$A$ rectangular loop of wire $ABCD$ is kept close to an infinitely long wire carrying a current $I(t) = I_0(1 - t/T)$ for $0 \le t \le T$ and $I(t) = 0$ for $t > T$ as shown in the figure. Find the total charge passing through a given point in the loop in time $T$. The resistance of the loop is $R$.

(N/A) The magnetic field $B$ at a distance $r$ from an infinitely long wire carrying current $I$ is $B = \frac{\mu_0 I}{2 \pi r}$.
Consider a strip of thickness $dr$ and length $L_1$ at a distance $r$ from the wire.
The magnetic flux $d\phi$ linked with this strip is $d\phi = B \cdot dA = \frac{\mu_0 I}{2 \pi r} (L_1 dr)$.
The total magnetic flux $\phi$ linked with the rectangular loop $ABCD$ is the integral of $d\phi$ from $r = x$ to $r = x + L_2$:
$\phi = \int_{x}^{x+L_2} \frac{\mu_0 I L_1}{2 \pi r} dr = \frac{\mu_0 I L_1}{2 \pi} [\ln r]_{x}^{x+L_2} = \frac{\mu_0 I L_1}{2 \pi} \ln \left( \frac{x + L_2}{x} \right)$.

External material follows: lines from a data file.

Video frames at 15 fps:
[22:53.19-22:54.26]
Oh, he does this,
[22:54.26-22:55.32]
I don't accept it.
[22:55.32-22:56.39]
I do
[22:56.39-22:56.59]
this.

The induced current is $i = \frac{|d\phi/dt|}{R}$. The total charge $Q$ passing through a point is $Q = \int i dt = \frac{1}{R} \int |d\phi| = \frac{|\Delta \phi|}{R}$.
At $t = 0$,$I(0) = I_0$,so $\phi_i = \frac{\mu_0 I_0 L_1}{2 \pi} \ln \left( \frac{x + L_2}{x} \right)$.

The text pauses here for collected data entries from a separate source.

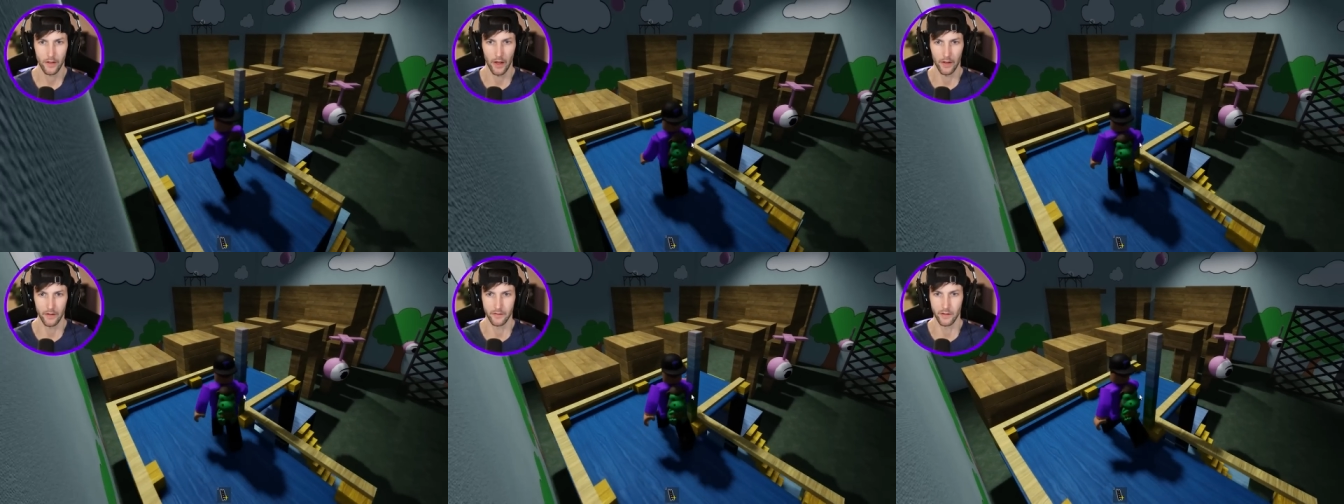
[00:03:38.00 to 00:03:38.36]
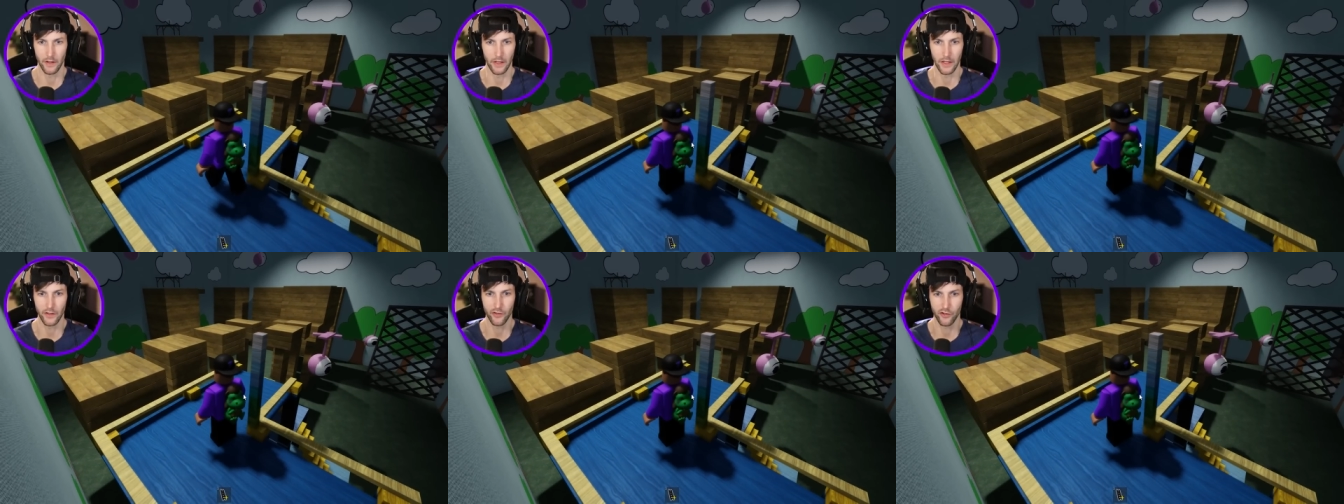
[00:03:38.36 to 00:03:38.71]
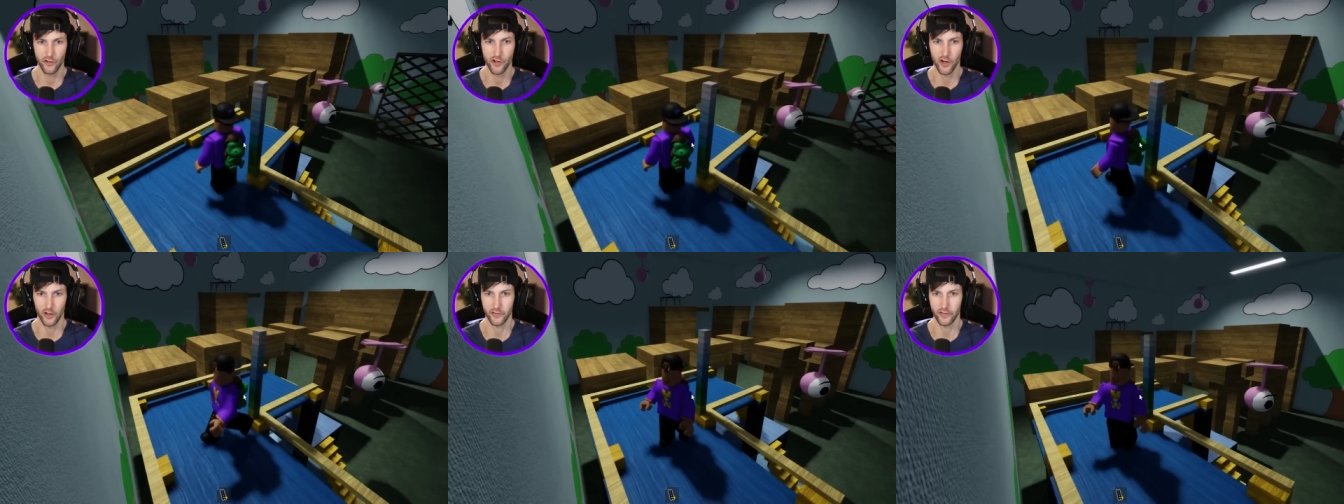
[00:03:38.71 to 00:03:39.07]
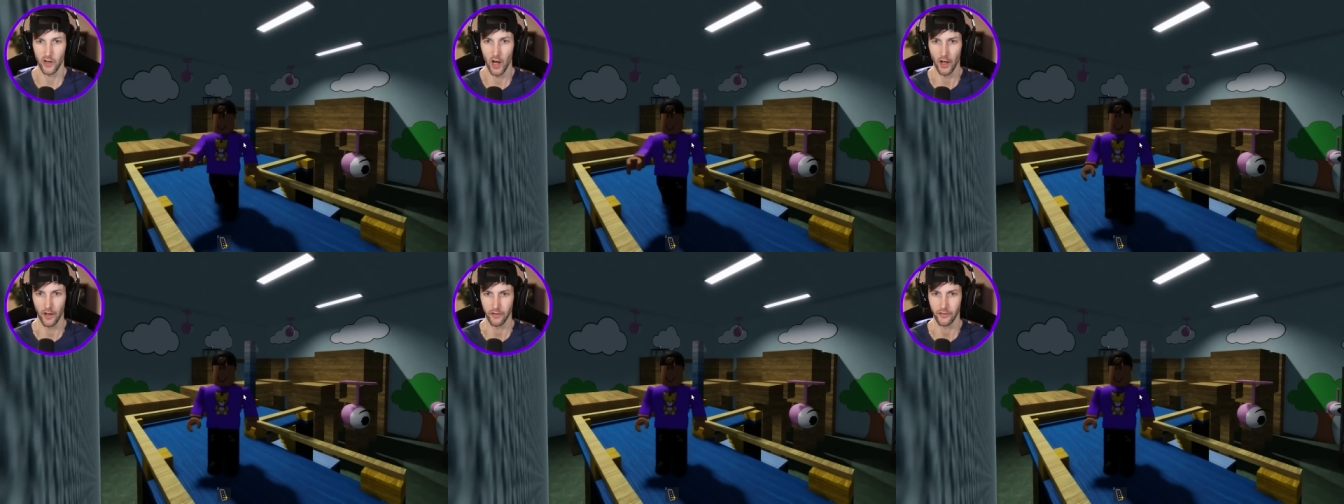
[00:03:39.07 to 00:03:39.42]
Guys, it, it's
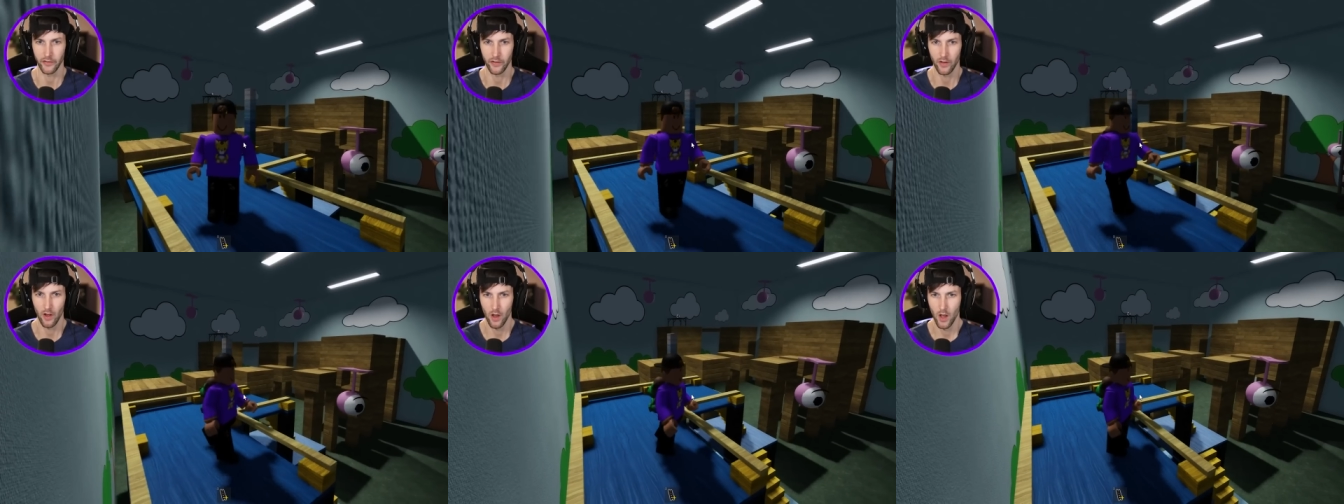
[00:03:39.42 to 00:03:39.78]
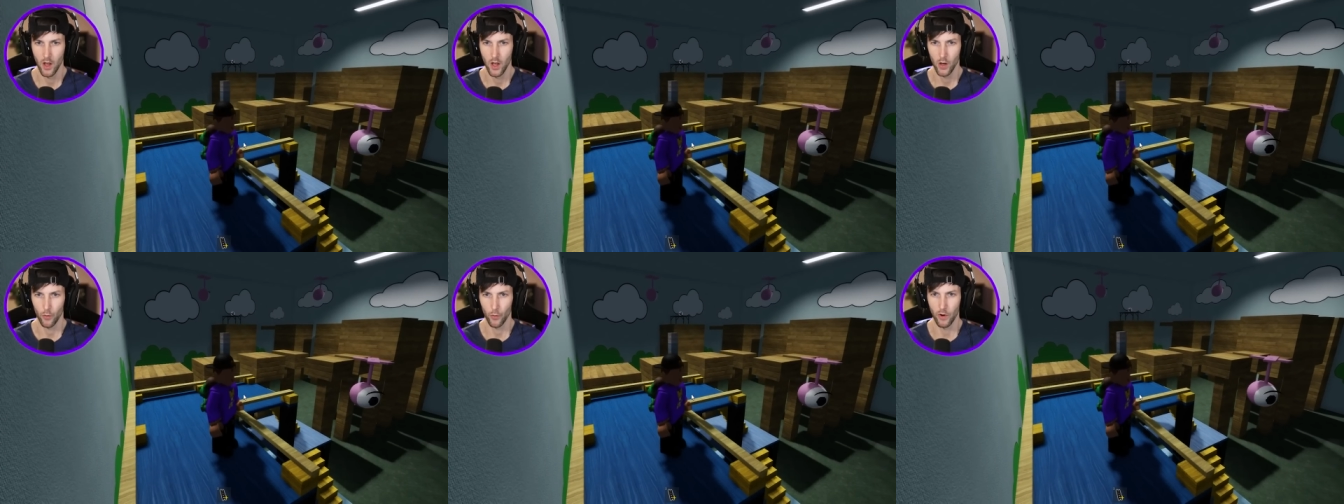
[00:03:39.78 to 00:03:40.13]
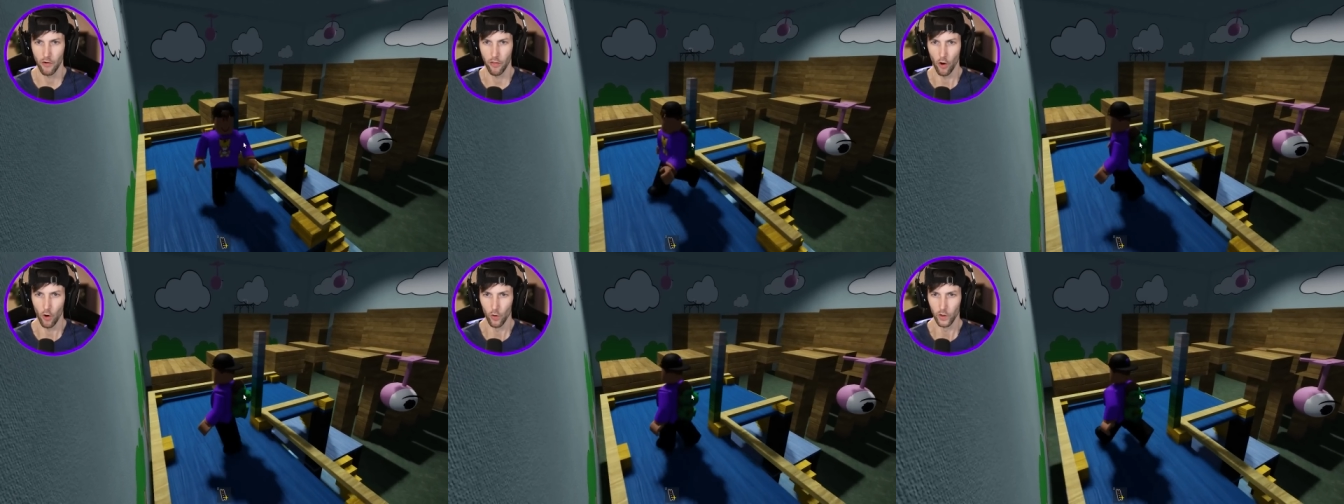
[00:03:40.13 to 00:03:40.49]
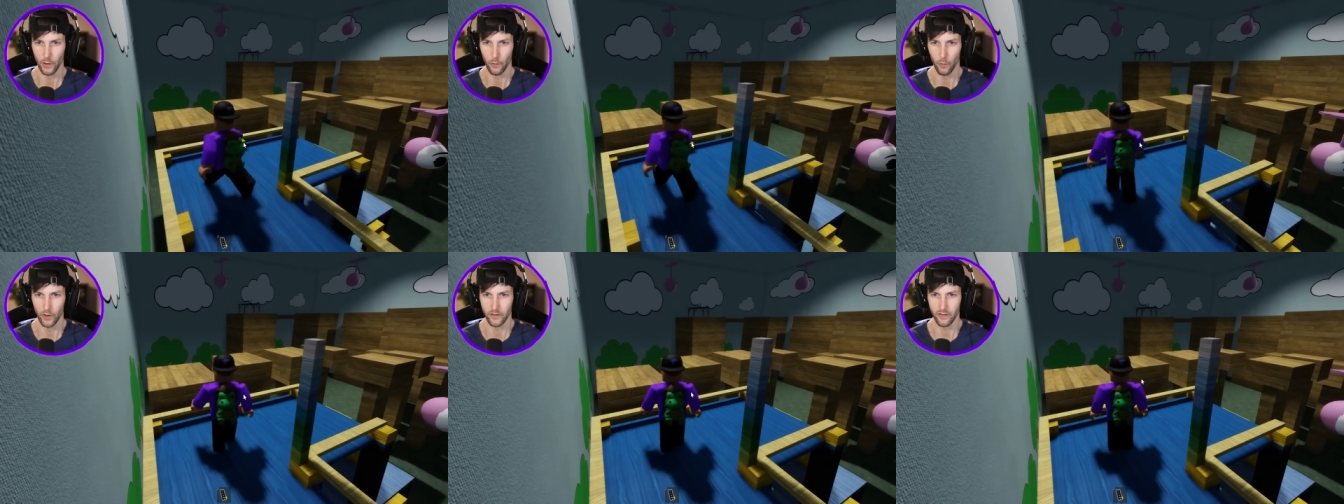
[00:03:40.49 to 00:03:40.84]
just us. We're the
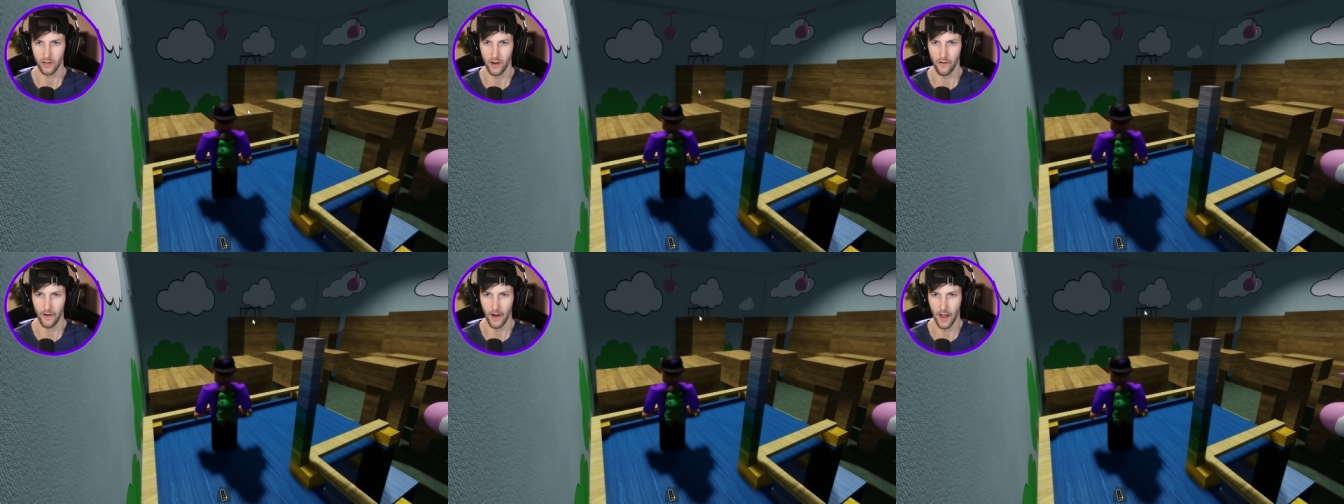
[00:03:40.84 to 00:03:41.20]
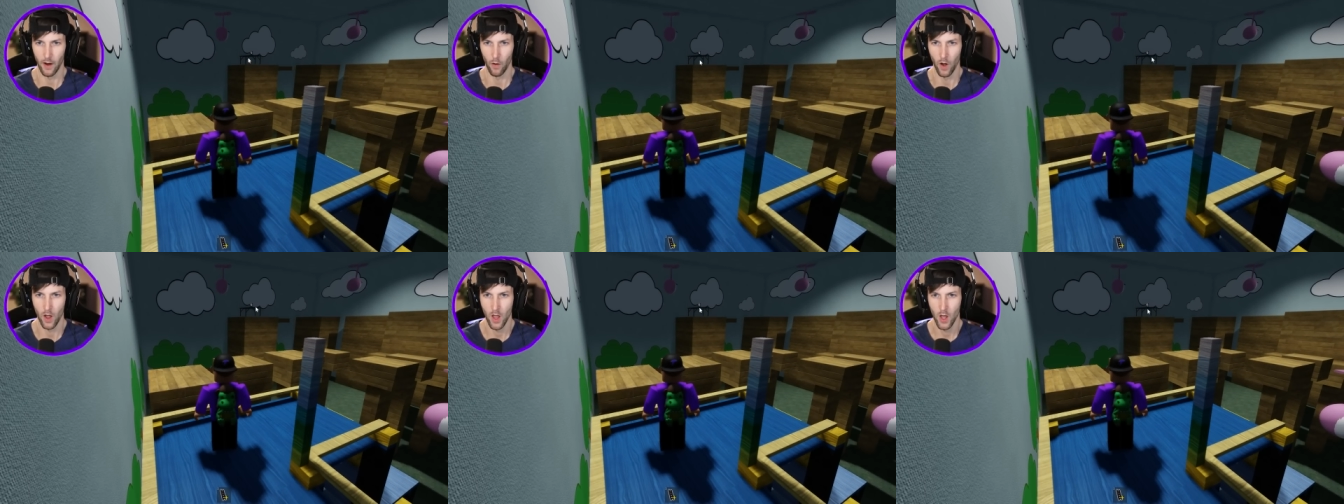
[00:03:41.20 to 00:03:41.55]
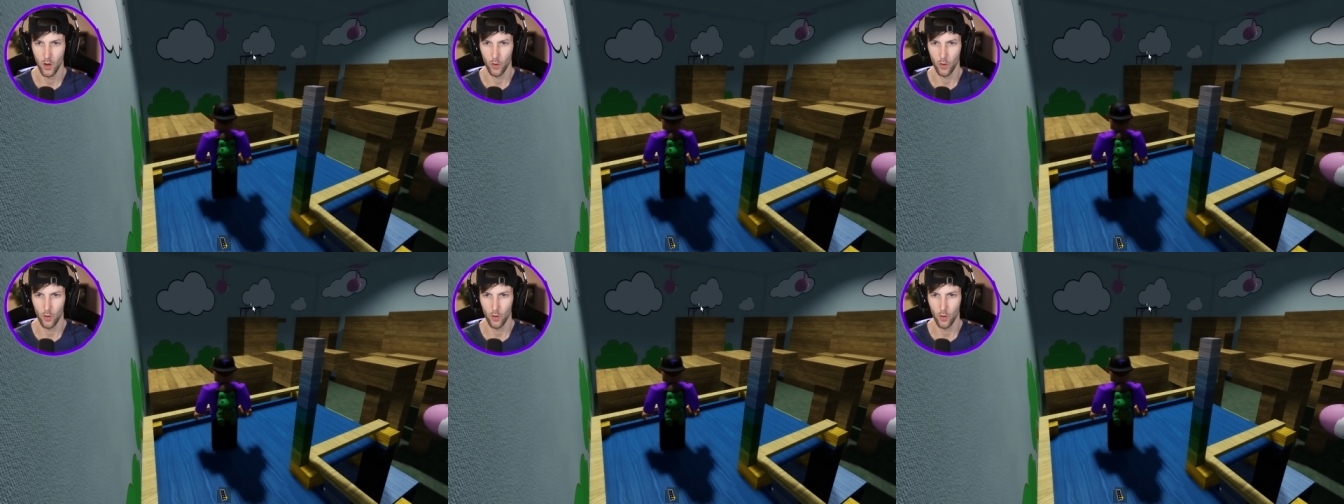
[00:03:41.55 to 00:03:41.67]
only ones here now.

At $t = T$,$I(T) = 0$,so $\phi_f = 0$.
The magnitude of the change in flux is $|\Delta \phi| = |\phi_f - \phi_i| = \frac{\mu_0 I_0 L_1}{2 \pi} \ln \left( \frac{x + L_2}{x} \right)$.
Therefore,the total charge $Q$ is $\frac{\mu_0 I_0 L_1}{2 \pi R} \ln \left( 1 + \frac{L_2}{x} \right)$.